▼

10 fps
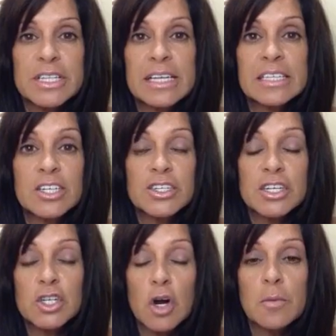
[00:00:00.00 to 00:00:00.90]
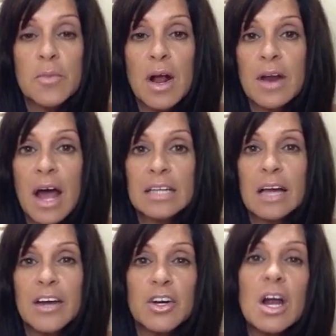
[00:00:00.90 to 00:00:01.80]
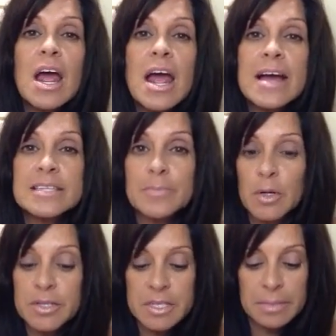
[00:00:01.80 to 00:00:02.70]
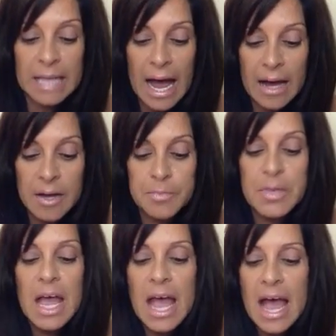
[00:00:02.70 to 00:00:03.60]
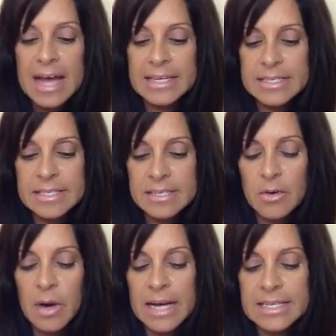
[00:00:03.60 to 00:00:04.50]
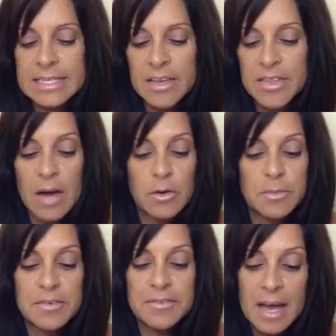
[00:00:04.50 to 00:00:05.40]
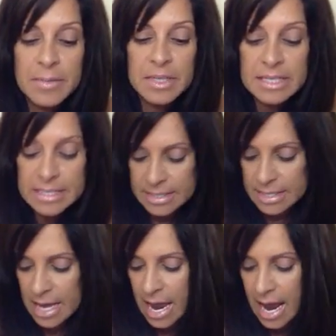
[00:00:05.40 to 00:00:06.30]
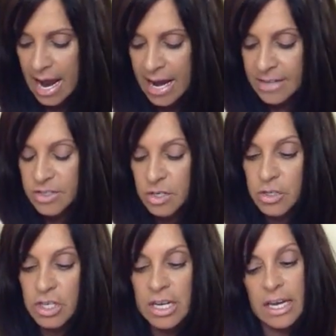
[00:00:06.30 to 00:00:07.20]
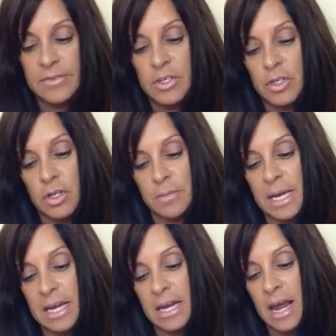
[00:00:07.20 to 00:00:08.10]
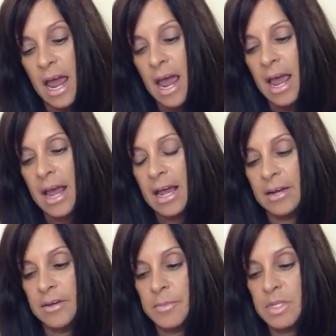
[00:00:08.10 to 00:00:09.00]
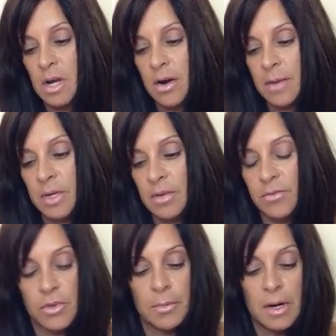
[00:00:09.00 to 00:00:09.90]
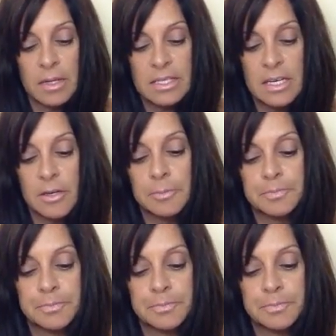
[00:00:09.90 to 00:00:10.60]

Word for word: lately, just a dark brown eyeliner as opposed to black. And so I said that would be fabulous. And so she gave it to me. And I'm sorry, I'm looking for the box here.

▲

§ WHAT TO PRODUCE:
Reproduce exactly, without any picture, the lines from the one bearing "[00:00:08.10 to 00:00:09.00]" to the last line of the records above.

§ YOUR SOLUTION:
[00:00:08.10 to 00:00:09.00]
[00:00:09.00 to 00:00:09.90]
[00:00:09.90 to 00:00:10.60]

Word for word: lately, just a dark brown eyeliner as opposed to black. And so I said that would be fabulous. And so she gave it to me. And I'm sorry, I'm looking for the box here.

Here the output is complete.